Keeping up with financial fraud is incredibly difficult because accurate fraud detection requires a deep, real-time analysis of all the events surrounding a transaction.
Consider a typical payment transaction: A single transfer of funds to a new payee may not raise suspicion, but when authentication records show a discrepancy between the account owner’s usual geographic location and that of several device logins from multiple IP addresses in the same time frame, the transfer should be flagged.
Pulling all the required data elements together early enough to flag compromised accounts is challenging for fraud solution teams. Without all the information at hand, context isn’t sufficient: threat intelligence is incomplete, isn’t guaranteed to be accurate, and false positives (incorrectly identifying suspicious activity) are more likely. This is compounded by the evolution of new payment methods and communication channels, which create new attack surfaces that fraudsters are quick to target.
Cybersecurity and fraud teams are trying to fight back; quantitative analysts have tried to optimize the relationship between fraud detection and false positives for years. But it’s not easy. Identifying fraudulent transactions tends to rely on statistical models and rules for detection, and when these models lack real-time access to all the circumstantial evidence needed to build effective data forensics, their “decision-making” falls short.
This is true even of sophisticated machine learning (ML) or artificial intelligence (AI) tools. Algorithms are developed to understand fraud patterns and intelligently scan, predict, and stop fraudulent activity before it occurs, but they’re only ever as good as the data with which they are built.
Cybersecurity and fraud departments should work hand in hand
The boundaries between cybersecurity and fraud/financial crime have been blurred in recent years. Indeed, cyberattacks on financial services are often the first stage of fraud taking place.
Take common attacks like phishing or account takeovers for example. Are these cyber-attacks, fraud, or both? And fraud isn’t always an immediate process; some fraudulent schemes are going on for years. Who has responsibility for what, and when?
The truth is that cyber-attacks and fraud are now too closely linked to be considered separately. But many firms still have investigative fraud teams and cybersecurity teams operating independently, along with the systems and processes that support them.
As a result, these teams have different levels of access to various data repositories, and do not necessarily use the same toolsets to analyze them. That data is arriving at fluctuating speeds, in multiple formats, and in huge volumes. Some firms may have to navigate a complex legacy technology environment to access that data.
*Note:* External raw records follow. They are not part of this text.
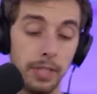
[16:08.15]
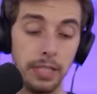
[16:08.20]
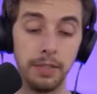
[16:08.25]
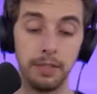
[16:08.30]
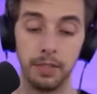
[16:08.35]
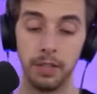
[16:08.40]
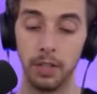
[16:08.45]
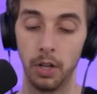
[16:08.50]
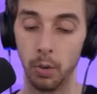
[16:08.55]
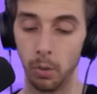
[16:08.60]

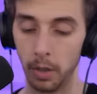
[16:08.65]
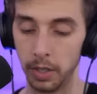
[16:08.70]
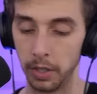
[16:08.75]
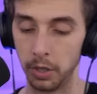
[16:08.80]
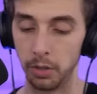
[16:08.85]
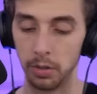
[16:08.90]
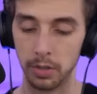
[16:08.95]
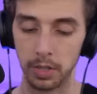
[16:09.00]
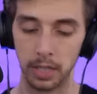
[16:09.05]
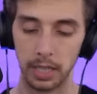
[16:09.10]
even though we're
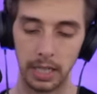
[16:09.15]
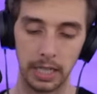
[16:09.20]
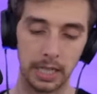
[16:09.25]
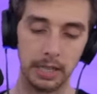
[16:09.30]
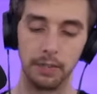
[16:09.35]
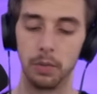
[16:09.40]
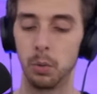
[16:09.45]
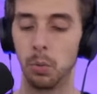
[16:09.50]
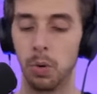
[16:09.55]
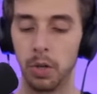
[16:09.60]
using like
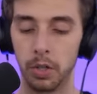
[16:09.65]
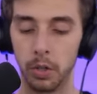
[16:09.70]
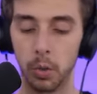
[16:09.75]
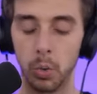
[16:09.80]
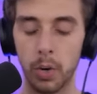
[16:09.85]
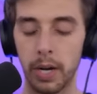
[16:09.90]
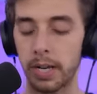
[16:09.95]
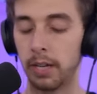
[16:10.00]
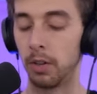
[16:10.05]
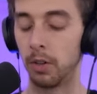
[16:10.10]
level 1
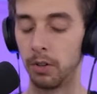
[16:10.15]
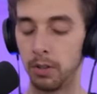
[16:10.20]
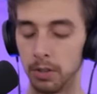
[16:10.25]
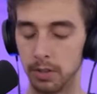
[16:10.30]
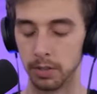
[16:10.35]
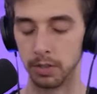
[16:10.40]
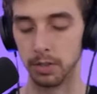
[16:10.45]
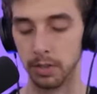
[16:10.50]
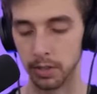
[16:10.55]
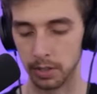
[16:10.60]

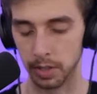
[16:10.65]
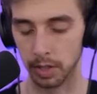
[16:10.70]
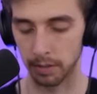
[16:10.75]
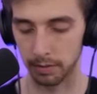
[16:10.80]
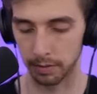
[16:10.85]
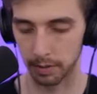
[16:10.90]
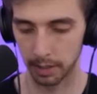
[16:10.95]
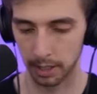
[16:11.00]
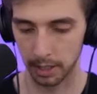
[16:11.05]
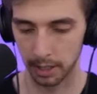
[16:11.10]
Guanlongs and
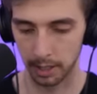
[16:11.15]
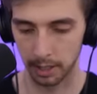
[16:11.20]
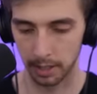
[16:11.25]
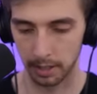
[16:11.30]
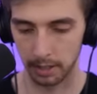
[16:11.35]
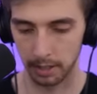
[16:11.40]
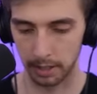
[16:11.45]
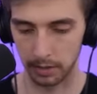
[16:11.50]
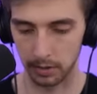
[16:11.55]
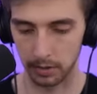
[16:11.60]
stuff.
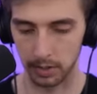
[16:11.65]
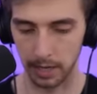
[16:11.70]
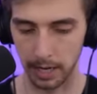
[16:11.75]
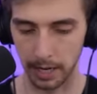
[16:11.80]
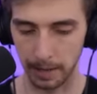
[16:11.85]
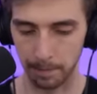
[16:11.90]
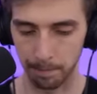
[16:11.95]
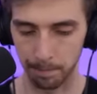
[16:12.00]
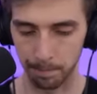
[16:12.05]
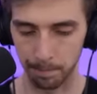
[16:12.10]
It's,
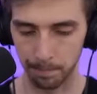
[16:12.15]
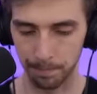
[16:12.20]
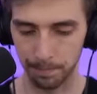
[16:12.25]
um,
In short, there is no consistent context within which a unified decision can be made.
This approach is untenable. Operations need to change if organizations are to get on top of the threat. Teams need to have a portfolio of techniques to call upon, a centralized structure for identifying and combatting threats, and an agile approach to fight cyber-attacks and financial fraud.
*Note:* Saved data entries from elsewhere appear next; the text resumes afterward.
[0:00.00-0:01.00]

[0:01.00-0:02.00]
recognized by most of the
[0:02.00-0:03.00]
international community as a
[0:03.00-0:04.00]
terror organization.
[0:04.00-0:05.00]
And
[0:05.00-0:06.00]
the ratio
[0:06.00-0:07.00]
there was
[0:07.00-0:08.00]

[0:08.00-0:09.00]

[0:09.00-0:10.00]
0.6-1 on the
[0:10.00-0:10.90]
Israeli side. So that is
If teams can’t achieve their goals independently, they need to work together, so firms are being advised by both regulators and their own auditors to consider building a fusion center.
A fusion center is an environment that merges cybersecurity and fraud operations. A new team, dedicated to fighting all aspects of cybersecurity and financial crime.
From a data perspective, it makes a lot of sense. Fraud teams typically have access to structured transactional data originating from the general ledger or databases – their data is good, but it often has limited contextual insight into those transactions.
Conversely, cybersecurity teams have invested heavily in analytics-orientated security information and event management (SIEM) tools that rely on ingesting log data and other unstructured sources for incident investigation and resolution. While these systems have a good deal of context from unstructured data sources, they don’t have an easy way to extract insights from transactional systems like the fraud teams do.
Context is king, so by combining these data sources, fusion centers offer the complete view needed to respond to malicious behavior with speed and accuracy.
Businesses need to think about the structure of individual teams in a different way, deconstructing the barriers between teams and the siloed pots of data that they are collating. Political fiefdoms must be broken down, too – bad relationships or possessiveness can’t be tolerated. Teams need to work together to understand data and processes that will often be new to them.
Data is also, self-evidently, crucial. In an ideal world, firms can use the fusion centers to centralize transactional data from ledgers, databases, and/or the mainframe – including watchlists and external data. They would then combine this with all the unstructured data sources found in security operations, which can run into the thousands.
The best way to do this is by using a platform approach. By bringing one data source on board at a time, into a centralized environment, it becomes possible for firms to achieve big wins early on using fusion centers.